Para que? De fato, há evidências de que a aprendizagem por descoberta estimula a criatividade (Bonawitz et al., 2011). Por outro lado, a instrução é mais rápida e eficiente (Klahr & Nigam, 2004).
Para quem? Crianças com transtornos do neurodesenvolvimento parecem se beneficiar muito pouco da aprendizagem por descoberta (Kroesbergen et al., 2003). Por outro lado, a instrução pode ter um efeito negativo sobre a aprendizagem de indivíduos com maior conhecimento e habilidade, o chamado expert reversal effect (Kalyuga, 2007, Sweller et al., 2011).
Por que? A teoria da sobrecarga cognitiva desenvolvida por John Sweller (Paas et al., 2004, Sweller et al., 2011) explica o porquê. A memória de trabalho é o locus da aprendizagem. A aprendizagem depende de os problemas serem representados na memória de trabalho e se iniciar um processo de varredura por uma solução previamente aprendida e armazenada memória de trabalho. Se uma solução previamente aprendida é encontrada, o problema está resolvido. Por outro lado, se não existe uma solução previamente adquirida, uma nova precisa ser inventada.
É aí que a porca torce o rabo. Descobrir soluções para os problemas com os quais o indivíduo não tem experiência prévia não é tarefa trivial, constituindo a própria essência do fator g ou inteligência geral. Descobrir soluções para problemas com os quais o indivíduo não tem experiência prévia demanda recursos de processamento na memória de trabalho, os quais são notoriamente escassos. O processamento controlado ou executivo na memória de trabalho tem capacidade limitada, consome recursos de processamento atencional, exige esforço mental e motivação, é muito sujeito a erro, podendo ser aversivo.

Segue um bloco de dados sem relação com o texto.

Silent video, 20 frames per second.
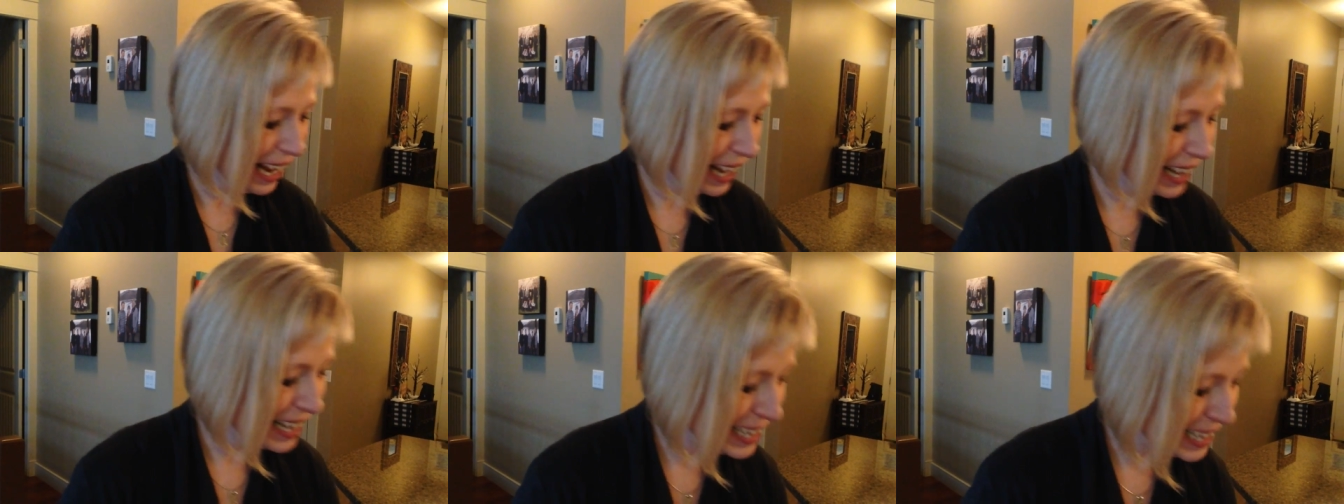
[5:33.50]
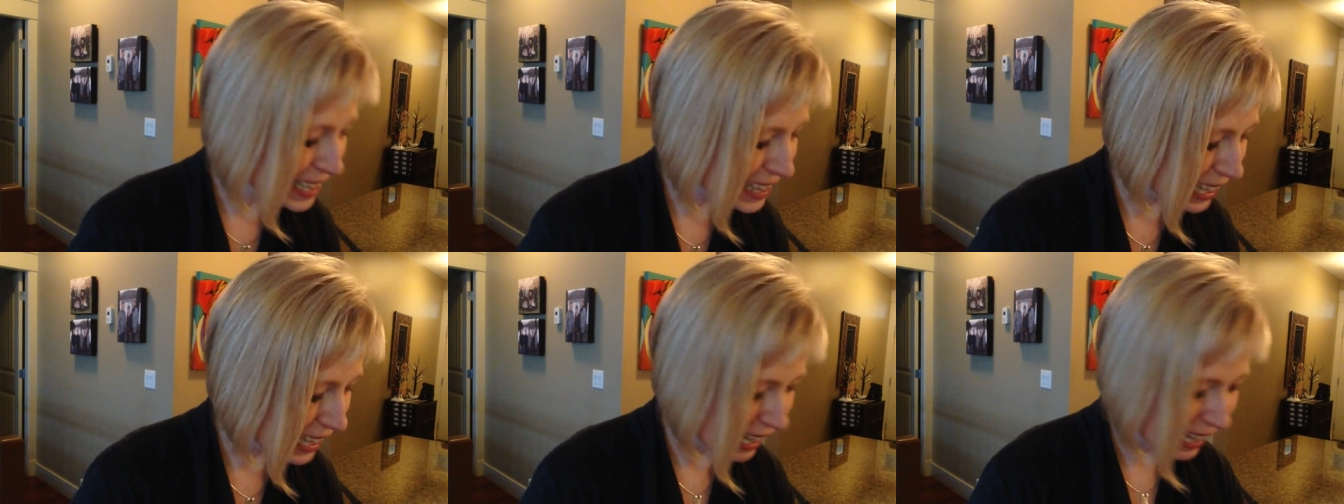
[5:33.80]
and this
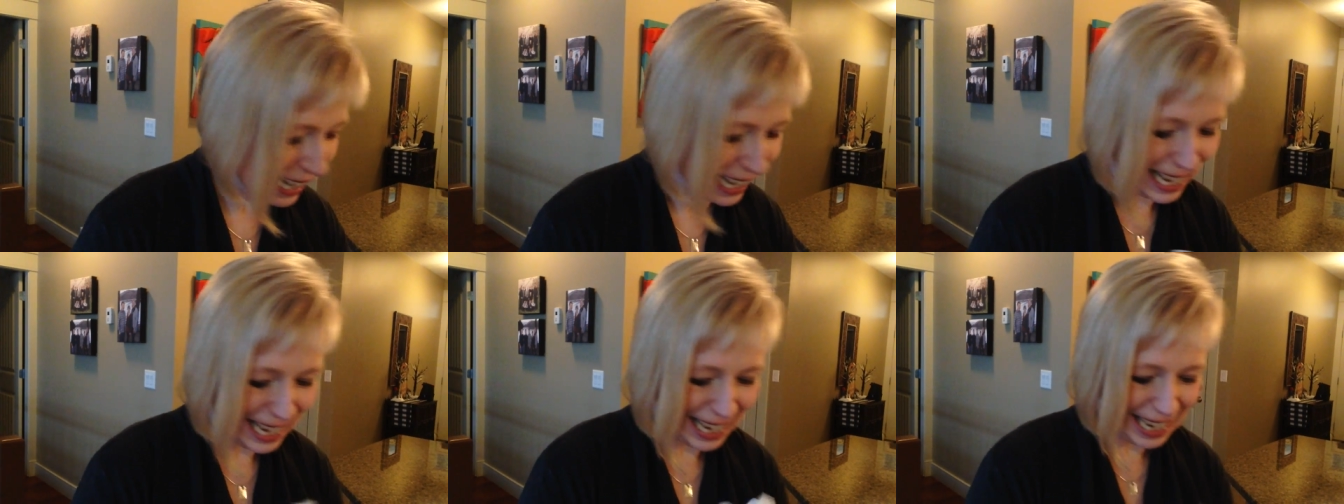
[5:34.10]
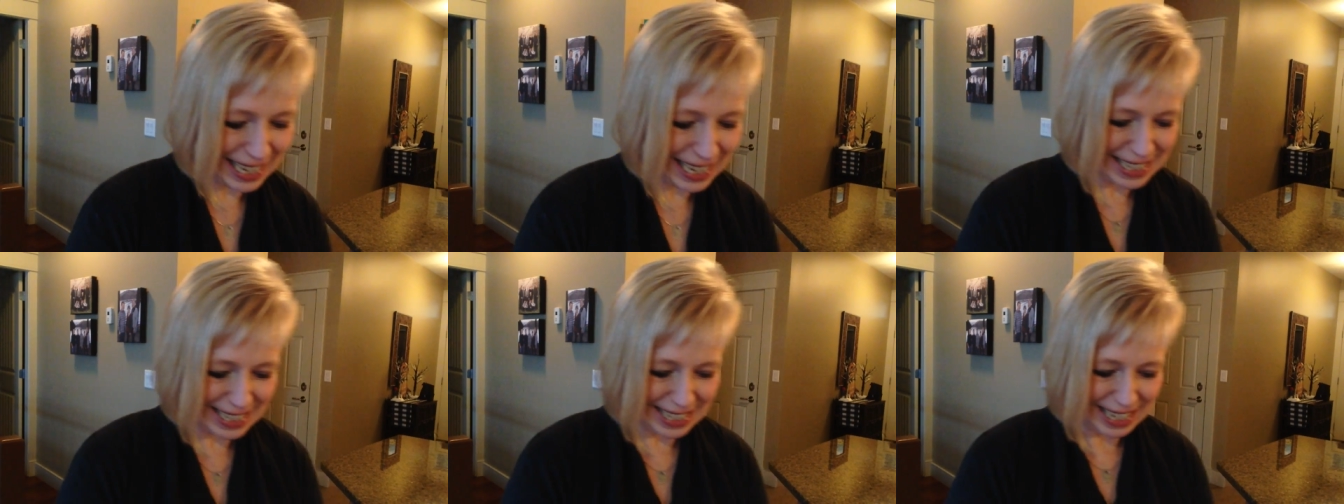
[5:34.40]
is the
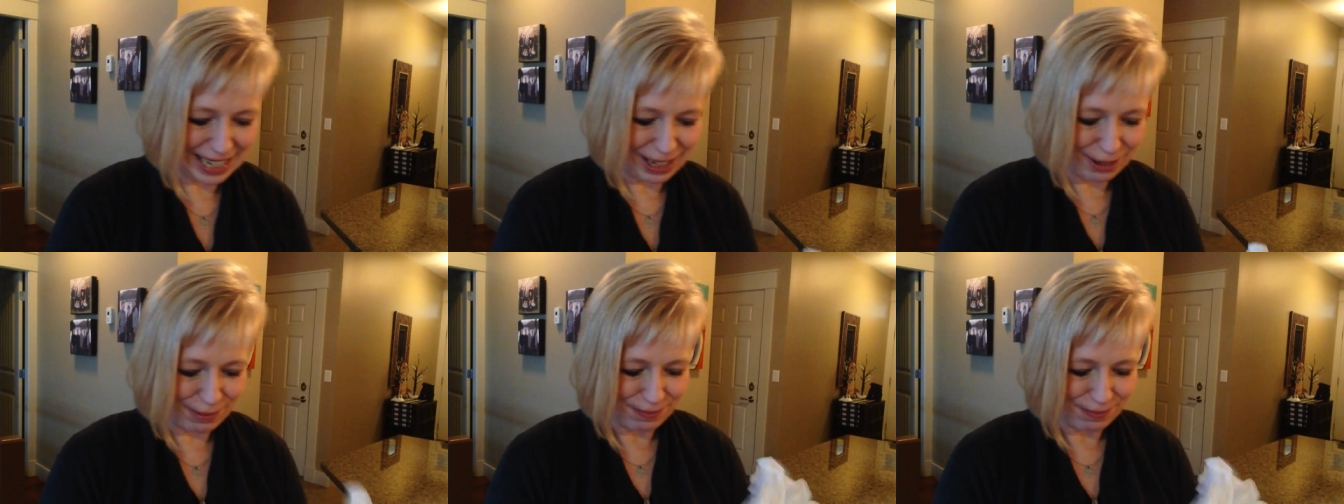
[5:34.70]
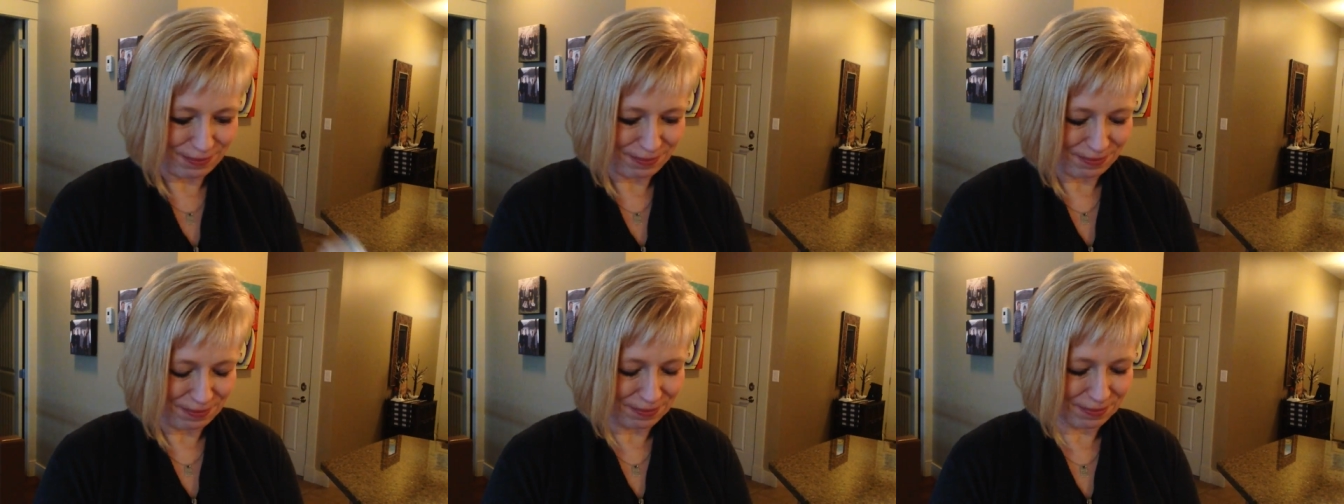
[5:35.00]
last item.
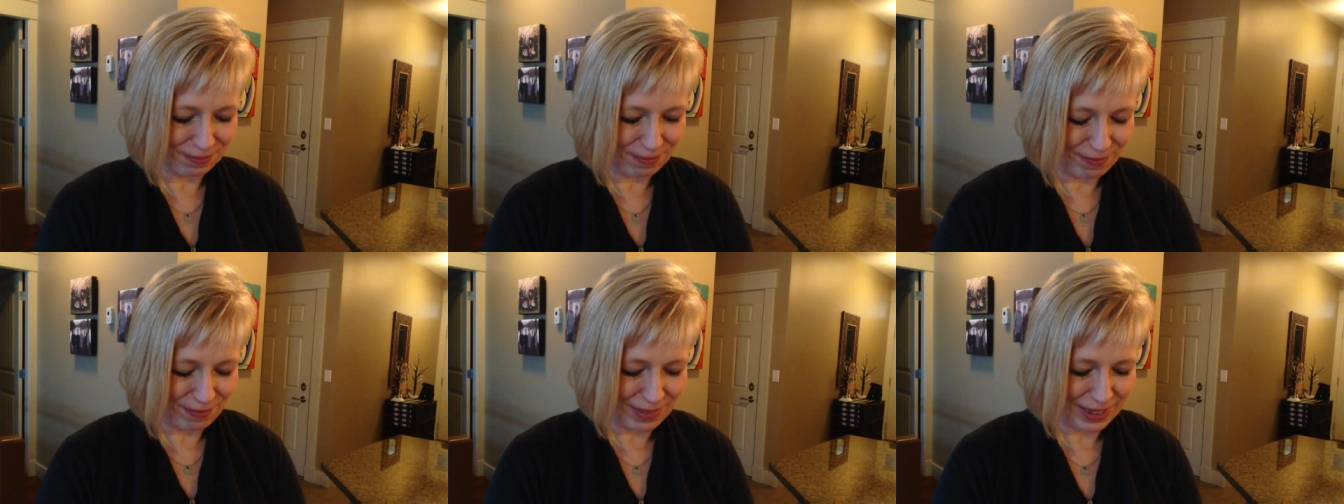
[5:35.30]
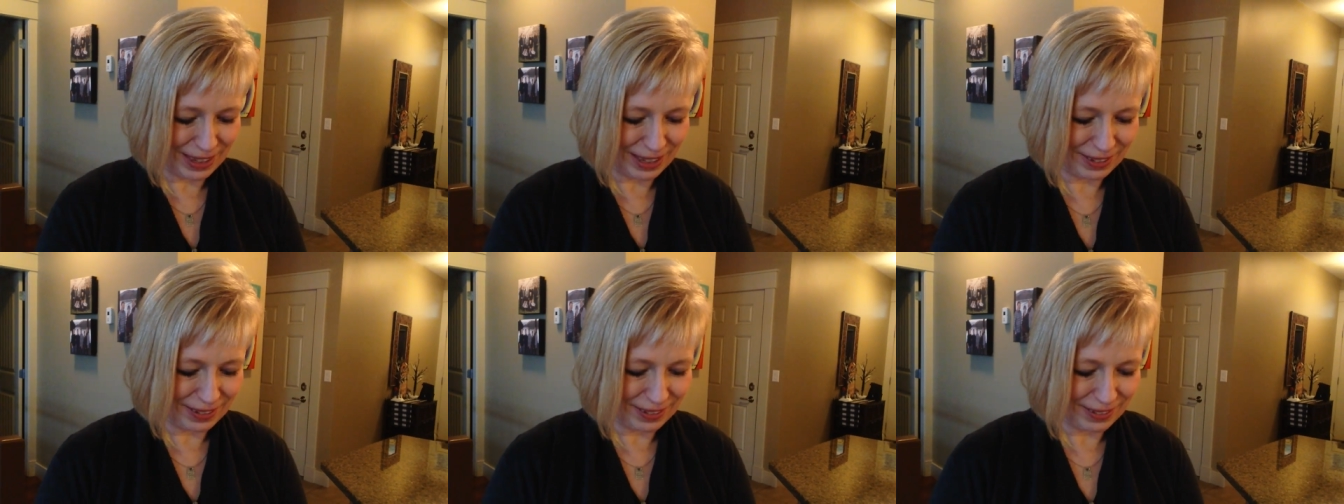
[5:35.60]

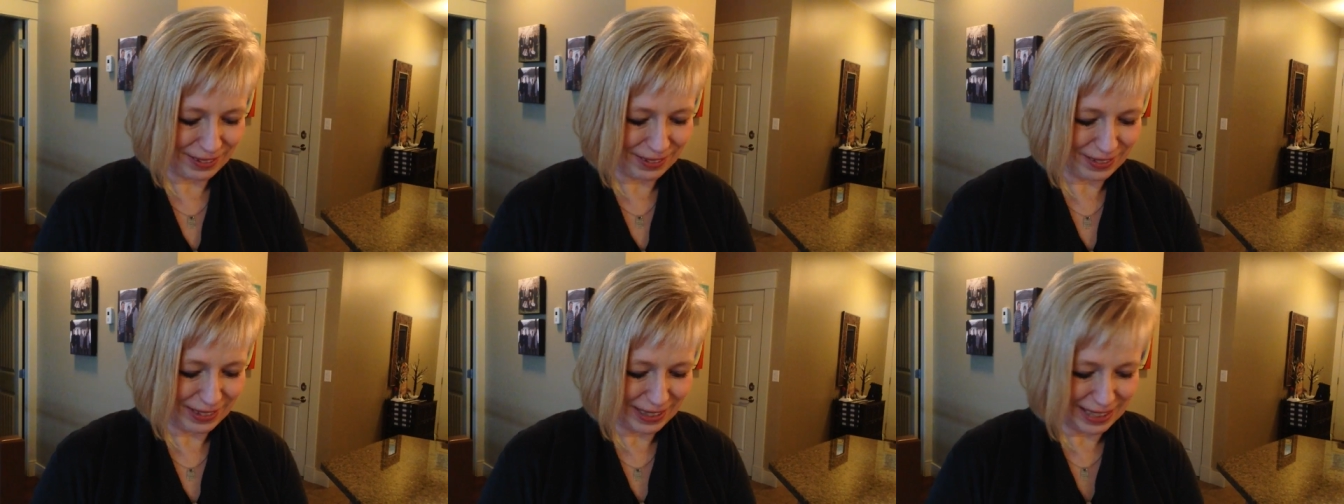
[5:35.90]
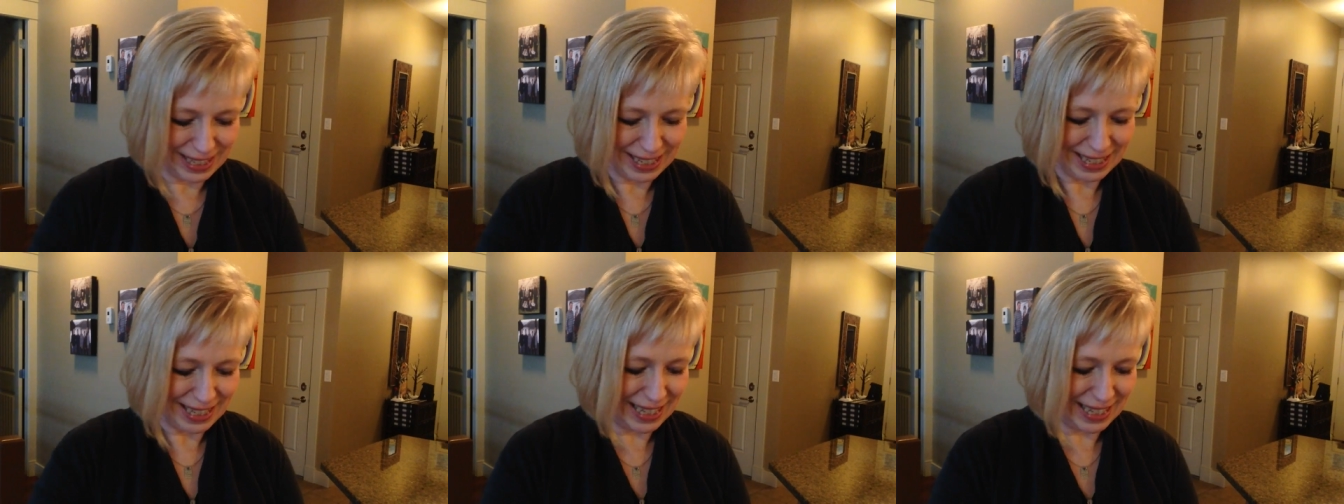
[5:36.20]

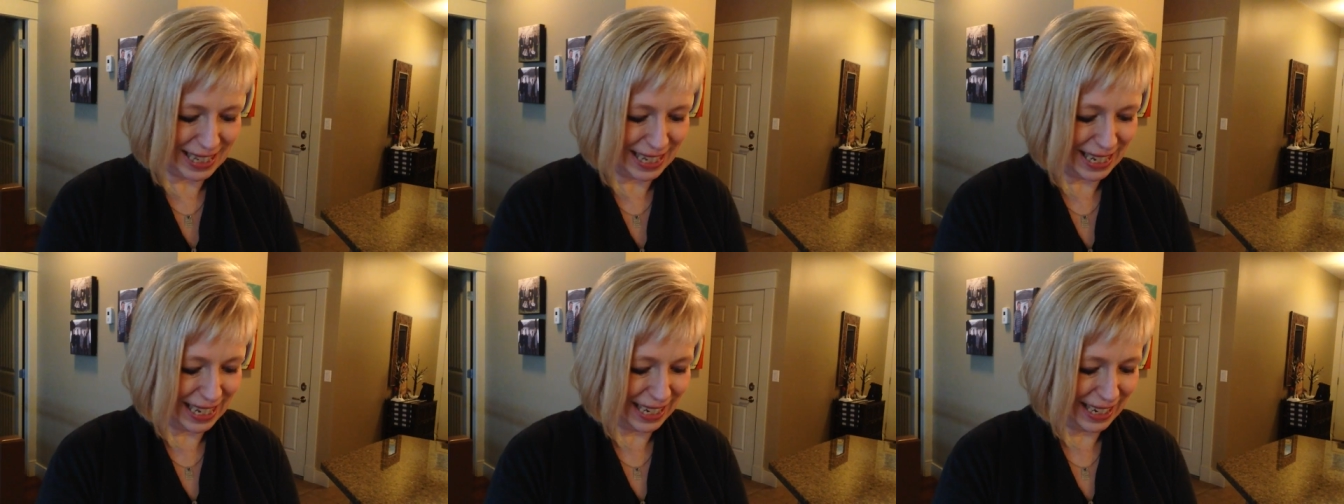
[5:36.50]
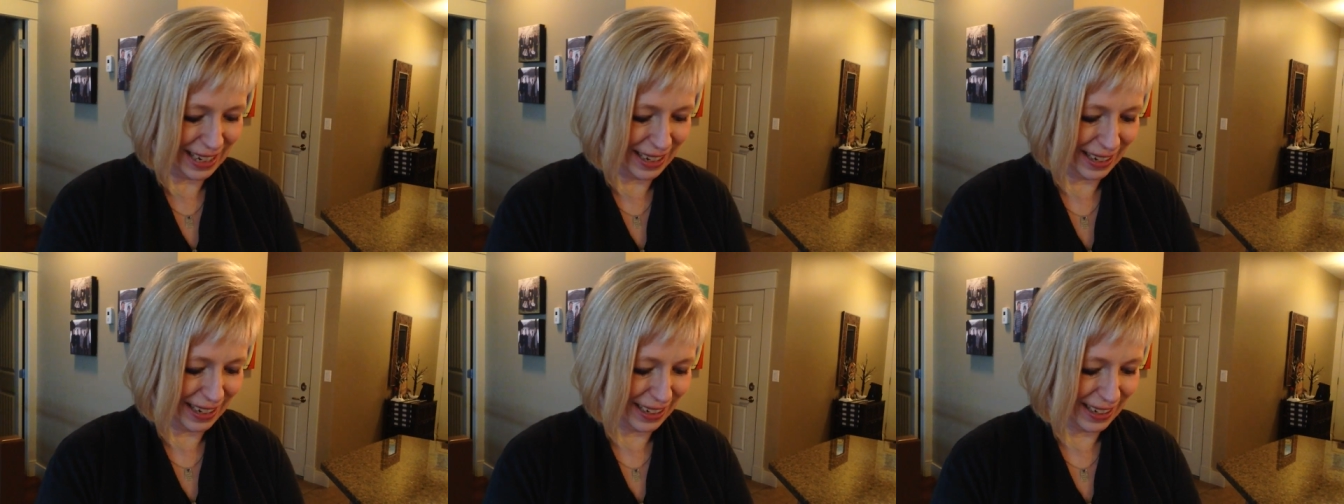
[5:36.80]
Let's see
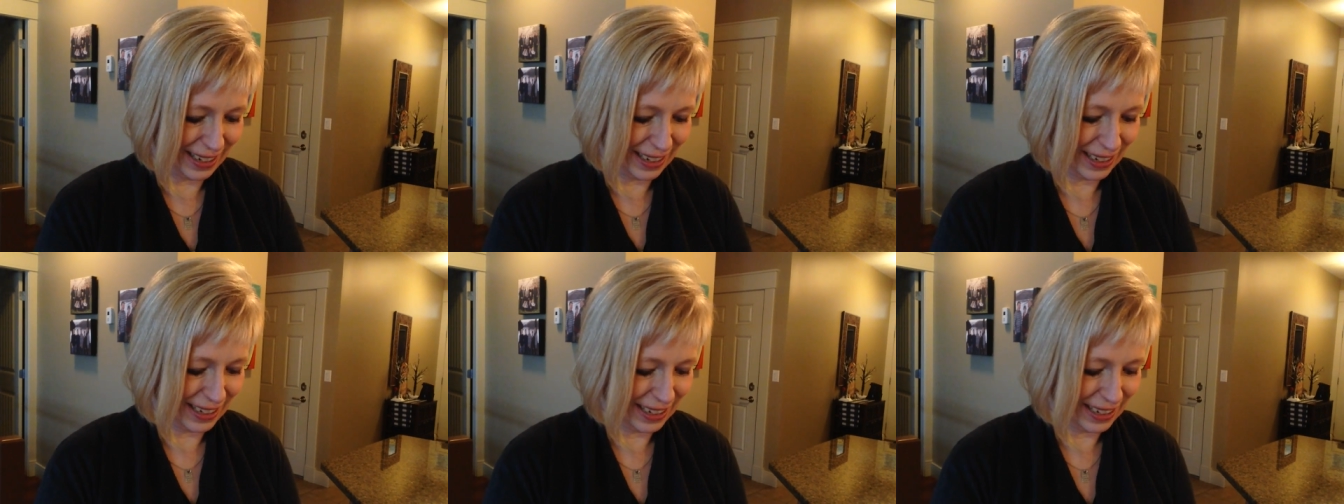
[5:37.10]
here.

Se o problema é pouco estruturado e se o aprendiz não recebe instruções claras sobre os meios para resolução do problema estão explicitados no seu enunciado, o único recurso é a tentativa e erro. O aprendiz precisa explorar aleatoriamente o espaço de problema tentando descobrir relações entre meios e fins que levem à sua resolução. Isso consome os recursos escassos de processamento na memória de trabalho e pode ser ineficiente e frustrante, principalmente para as crianças que têm alguma dificuldade cognitiva ou que vêm de lares menos favorecidos.
De forma aparentemente paradoxal, a instrução tem um efeito negativo sobre aprendizes com maior nível de habilidade e conhecimento. Mas o paradoxo é mais aparente do que real. A resposta é simples. Quando o aprendiz dispõe de conhecimento previamente adquirido, sob a forma de esquemas, a instrução pode entrar em contradição com os mesmos. Isso gera conflito cognitivo e necessidade de consumir recursos de processamento na memória de trabalho, prejudicando a aprendizagem.
Então, a resposta à pergunta sobre a eficácia relativa da aprendizagem por descoberta e instrução é complexa. Depende do quê, para quê e para quem. Assim sendo quem casa monogamicamente com apenas uma dessas abordagens está cultivando uma lenda urbana (DeBruyckere et al., 2015) e abrindo mão do seu bom senso e da sua efetividade como professor.
REFERÊNCIAS
Bonawitz, E., Shafto, P., Gweon, H., Goodman, N. D., Spelke, E., & Schulz, L. (2011). The double-edged sword of pedagogy: instruction limits spontaneous exploration and discovery. Cognition, 120, 322-330.
Christodoulou, D. (2014). Seven myths about education. London: Routledge / The Curriculum Centre.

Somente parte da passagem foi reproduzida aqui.